Un chanteur de Port-au-Prince peut-il déborder le cadre communautaire de la diaspora haïtienne lorsqu'il se produit à l'étranger? BelO est de ces rares artistes s'exprimant surtout en créole haïtien qui puissent réaliser l'exploit.

Pendant que ses compatriotes viennent généralement triompher au complexe Christina de Saint-Léonard, un lieu fréquenté par des Haïtiens de notre île lorsque s'y produisent des Haïtiens de la grande île, BelO s'affaire à conquérir un public mixte via la tribune qui lui offre le festival Nuits d'Afrique.  Avec succès? Dimanche soir, en tout cas, le Cabaret du Mile-End était rempli de spectateurs aux origines diverses, de surcroît ravis.

L'auteur, compositeur, guitariste et chanteur exerce un véritable ascendant sur cet auditoire mixte venu à sa rencontre. On  a senti chez cet homme l'honnêteté, l'intelligence, la bonté, la conviction, la passion pour ses sujets. Sujets essentiellement en orbite autour des préoccupations fondamentales d'Haïti :  reconstruction du pays après le terrible tremblement de terre survenu en 2010, criantes inégalités sociales et économiques, enfants pauvres tentés par le banditisme armé pour supporter financièrement leur famille, mais aussi... amour sur les plages de Jacmel.

Pour la première partie de ce récital, BelO a enchaîné des titres extraits de ses albums : Ti moun yo, Mizik a Jah, Banda, Pari nan malem, Istwa dwol, Diore, Wozo, Lakou trankil, Ti Jean, Match. Pour la seconde partie, c'est-à-dire pendant qu'on assistait à la performance de Spoek Mathambo à la SAT, on rapporte qu'il a fait Kote moun yo,  Love pou love, Lewa, Deblozay, Pitit deyo, Timitant nan wout, Jasmine.

Pari gagné? Enfin, presque. Le public a certes apprécié, le plancher de danse s'est progressivement rempli, on a senti clairement cet enthousiasme qui se manifeste pour les artistes en pleine ascension.

La suite des choses? Jean Belony Murat, alias BelO, a tout pour devenir une star internationale : son chant est contagieux, ses racines haïtiennes sont profondes, ses inflexions vocales ne sont pas sans rappeler les grands reggaemen (on pense d'abord à Bob), son charme opère sans problème, ses mélanges de genres (folk, rara, vaudou, reggae, soul, etc.) sont équilibrés. Cependant...

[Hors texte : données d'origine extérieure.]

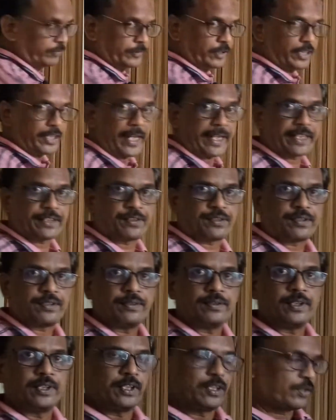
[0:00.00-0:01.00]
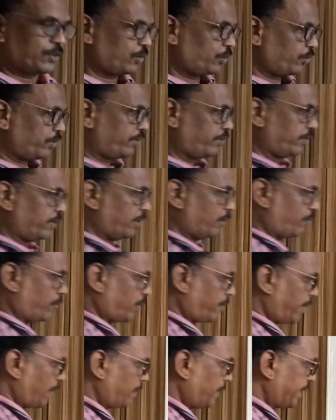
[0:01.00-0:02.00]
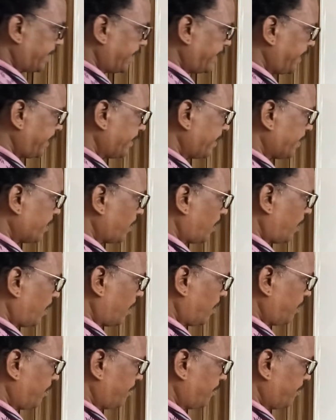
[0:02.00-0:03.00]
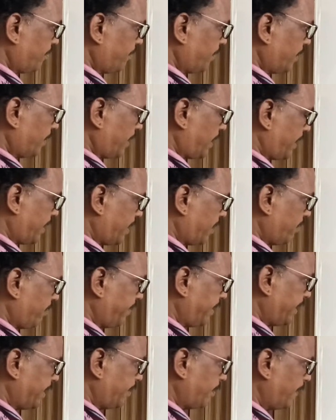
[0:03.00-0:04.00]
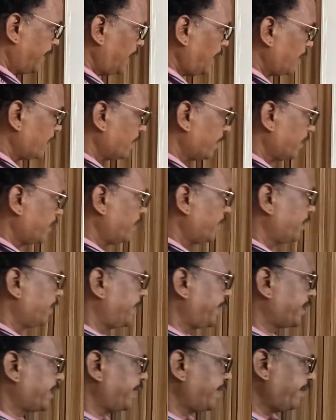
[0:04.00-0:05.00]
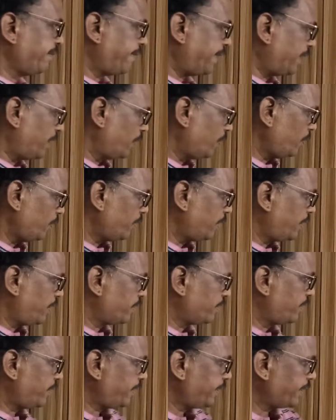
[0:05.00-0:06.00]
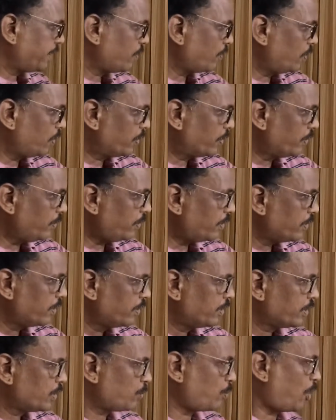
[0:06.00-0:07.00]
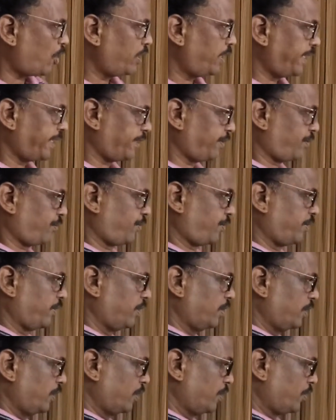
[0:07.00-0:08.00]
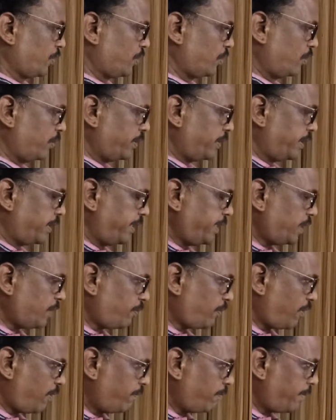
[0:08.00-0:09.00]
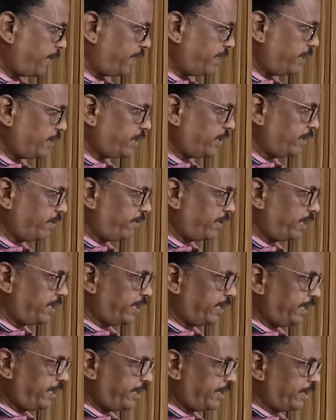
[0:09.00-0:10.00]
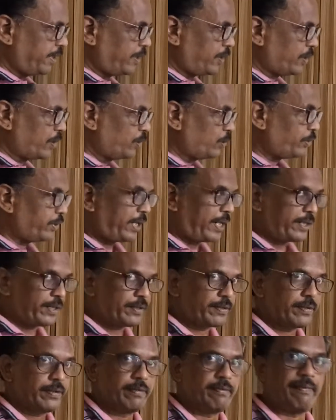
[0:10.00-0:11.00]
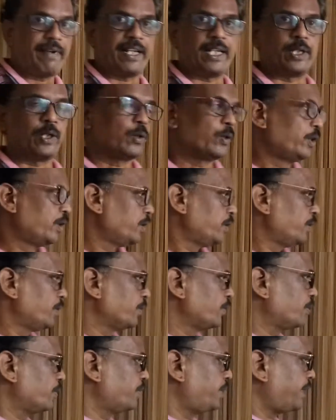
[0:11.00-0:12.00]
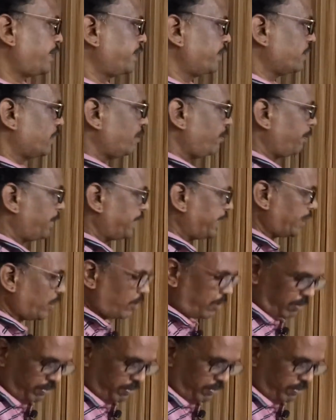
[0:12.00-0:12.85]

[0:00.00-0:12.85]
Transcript: x. So probability of random variable taking value less than equal to small x, so it is from minus infinity to that value. So that is the meaning ofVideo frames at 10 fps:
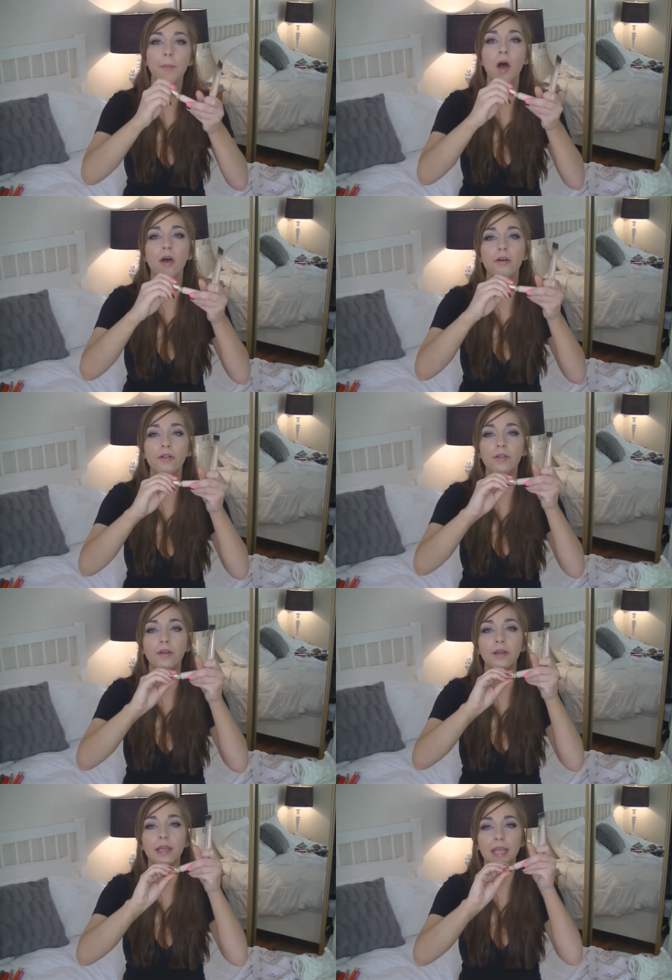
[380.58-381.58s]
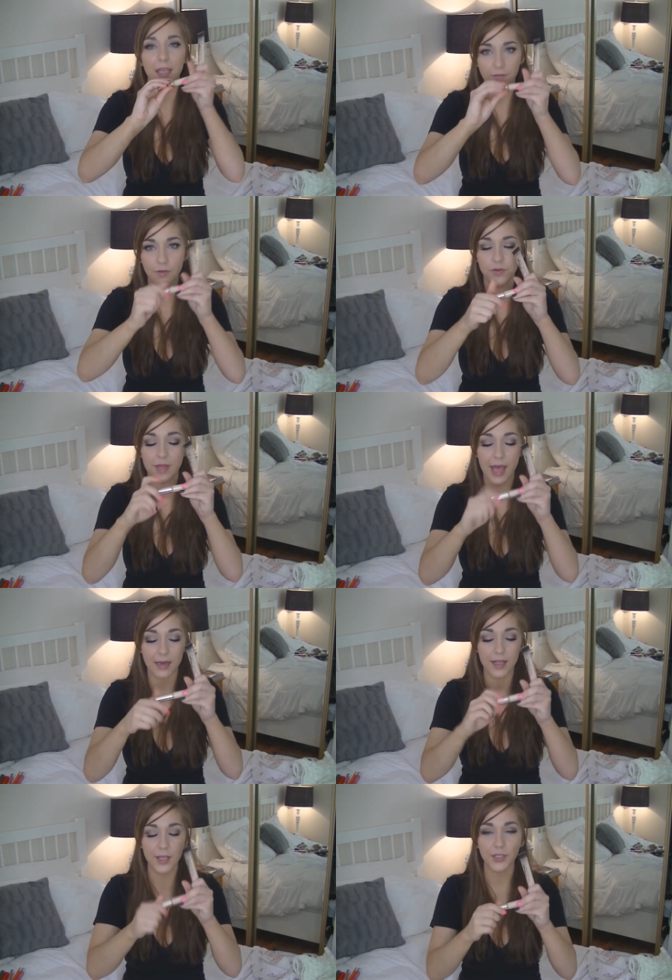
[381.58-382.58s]
bottle if you do that.
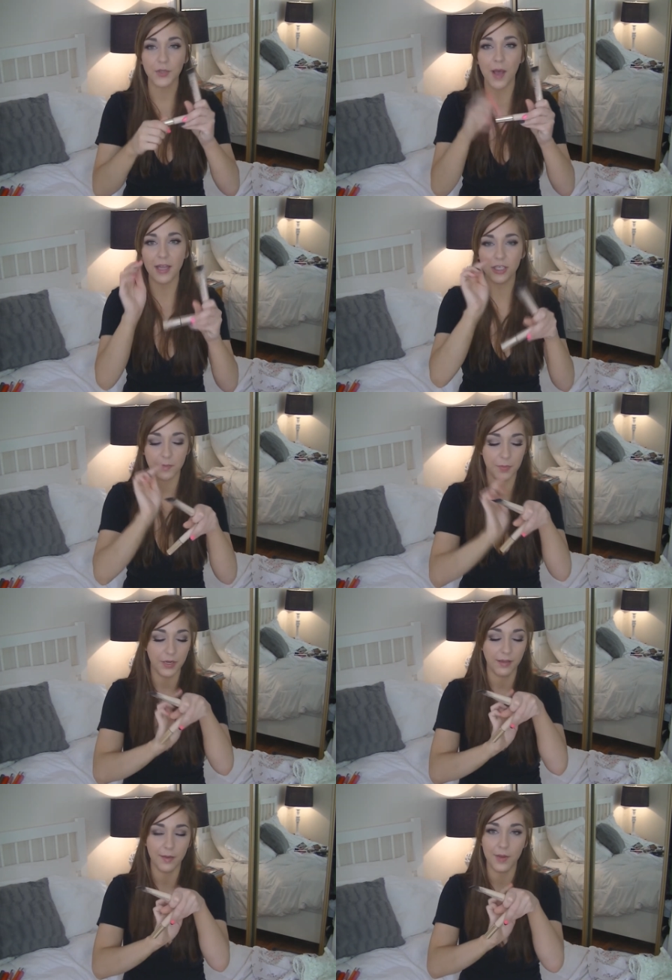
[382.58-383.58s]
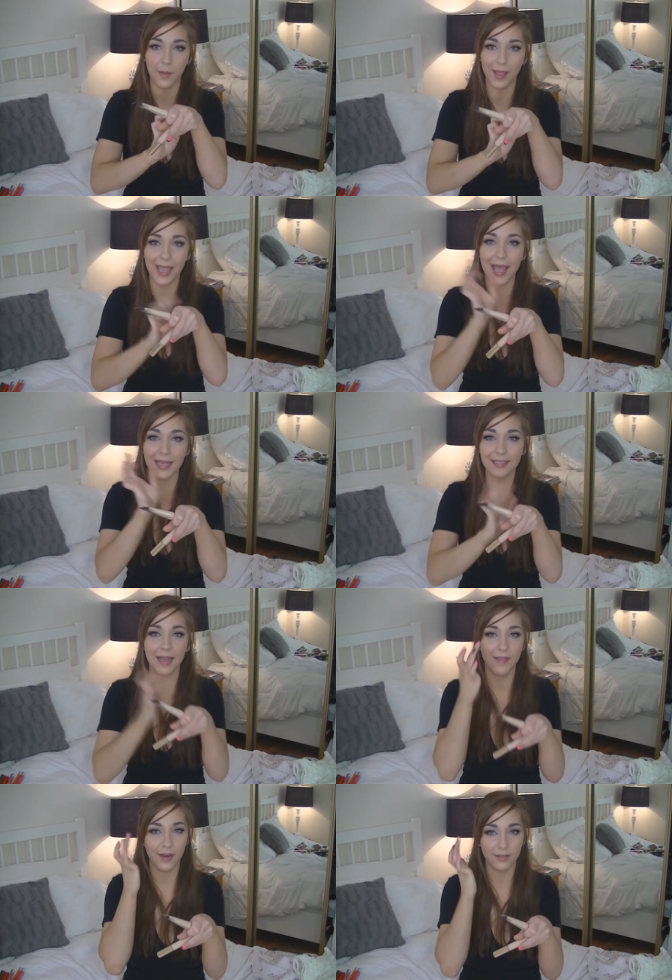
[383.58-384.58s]
So I just put a little bit on my hand
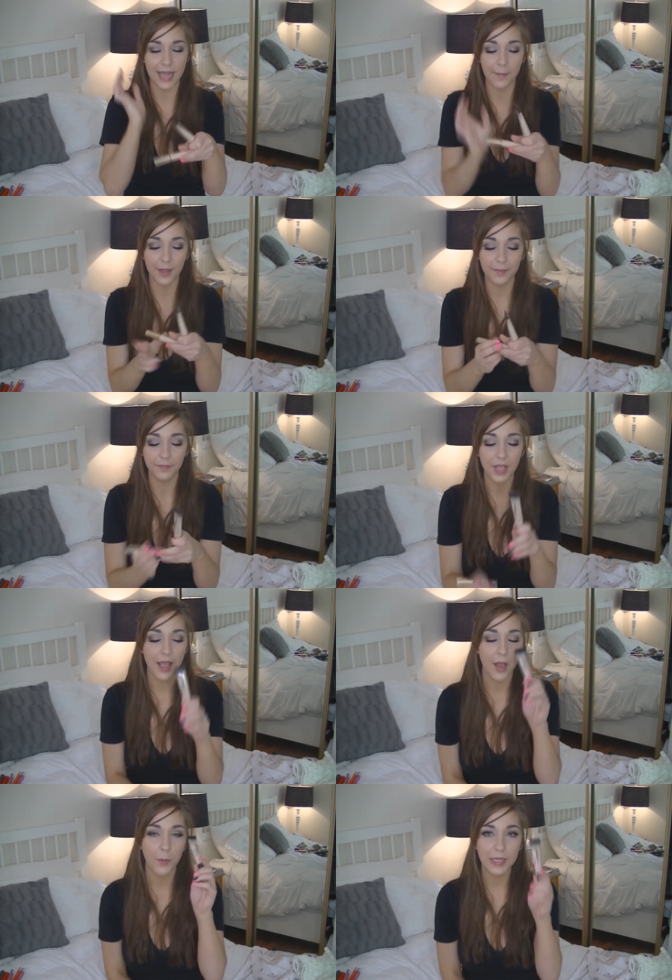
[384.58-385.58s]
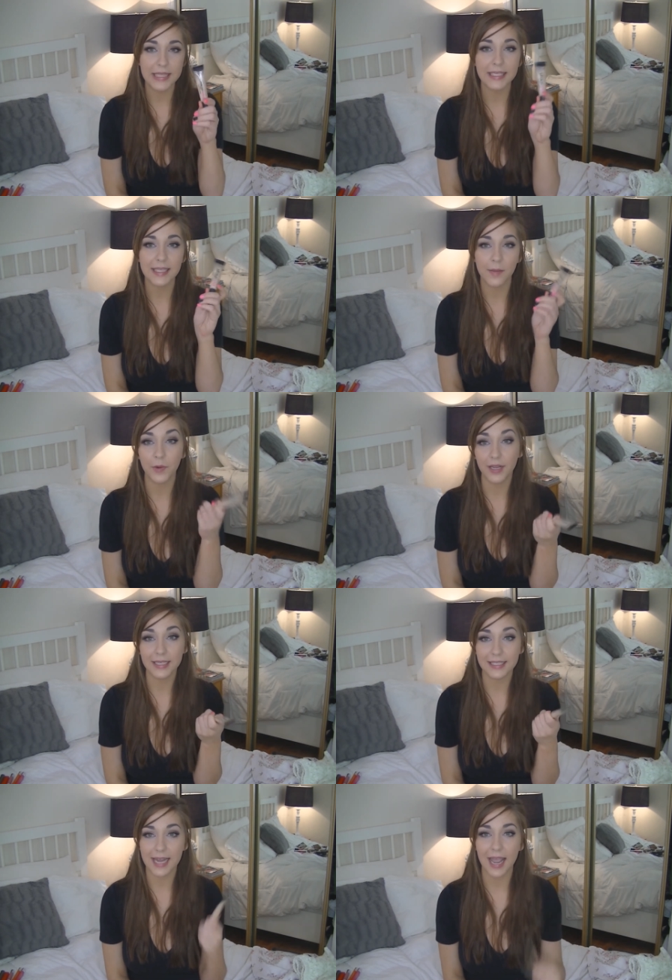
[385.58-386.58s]
and then I'll tap it. With this, I'm wearing
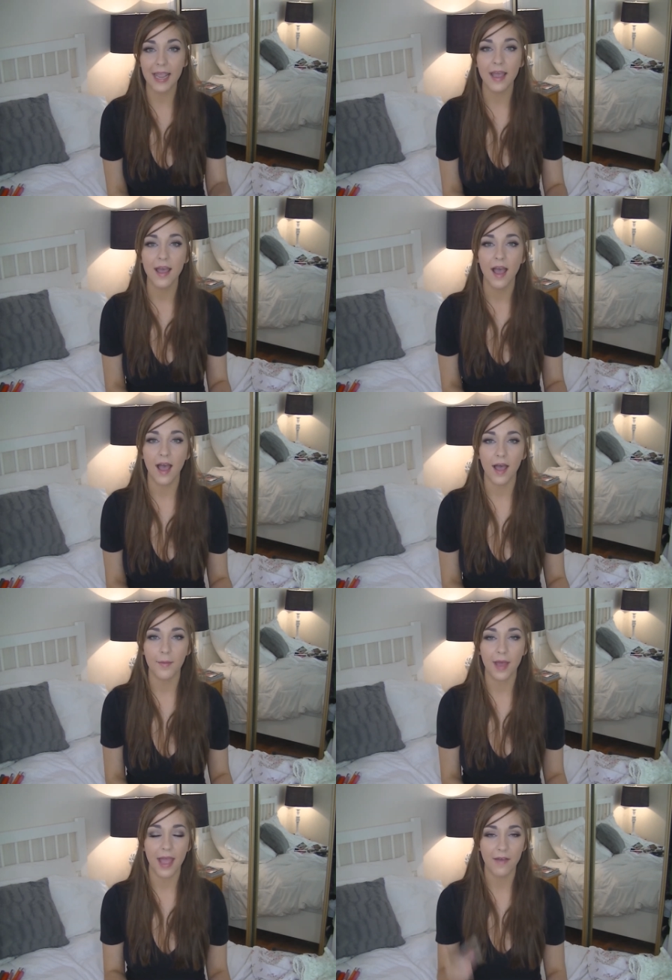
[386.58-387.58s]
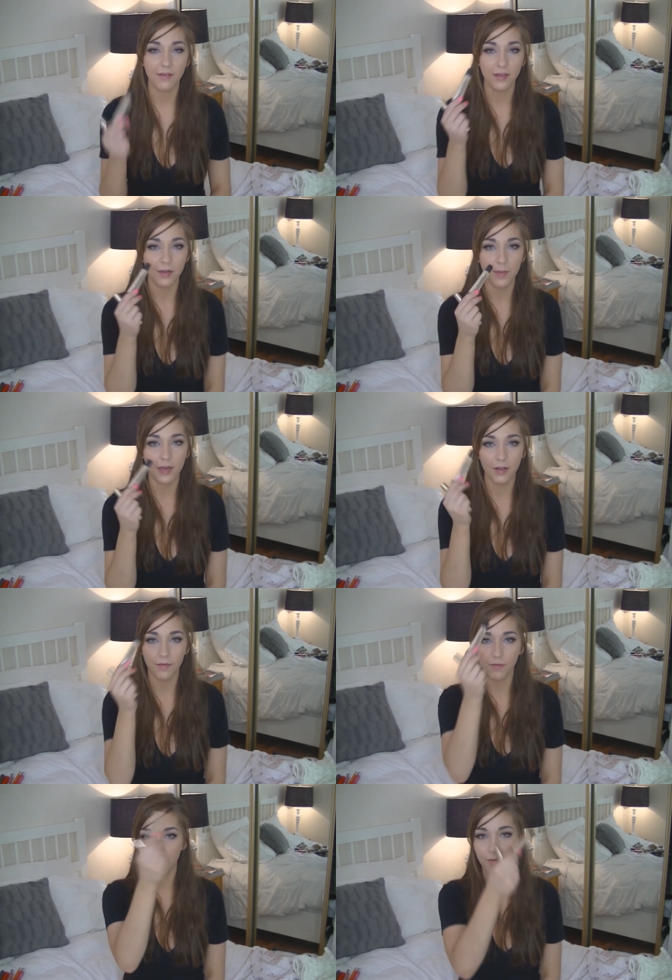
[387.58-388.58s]
it today. I have a little bit
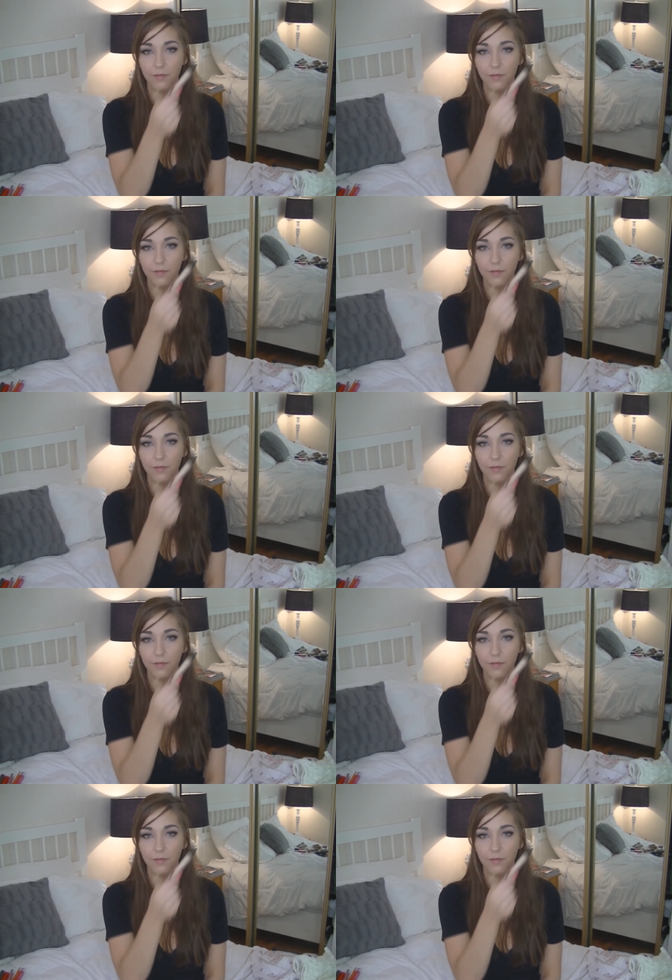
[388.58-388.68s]
of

Il manque encore à BélO des moyens à la hauteur de son talent. On le sait contraint de se produire avec des formations locales haïtiennes ou caribéennes, qu'il soit en France, aux États-Unis ou au Québec. Dimanche à Montréal, la résultante était loin d'être vilaine, on aurait néanmoins souhaité retrouver cette coloration sonore plus antillaise de son noyau de Port-au-Prince, avec qui il devra tôt ou tard tourner systématiquement s'il veut accéder aux grandes ligues. Quelques répétitions avec d'honnêtes professionnels locaux ne suffisent pas au stade où BélO est rendu.

Hormis le magnétisme du personnage, la pertinence de son propos, la qualité de son répertoire, il devra souscrire à des standards de réalisation plus élevés (et plus singuliers) en studio et une machine à spectacles plus aguerrie, plus percutante sur scène. Voilà la prochaine étape à laquelle BelO devra se soumettre.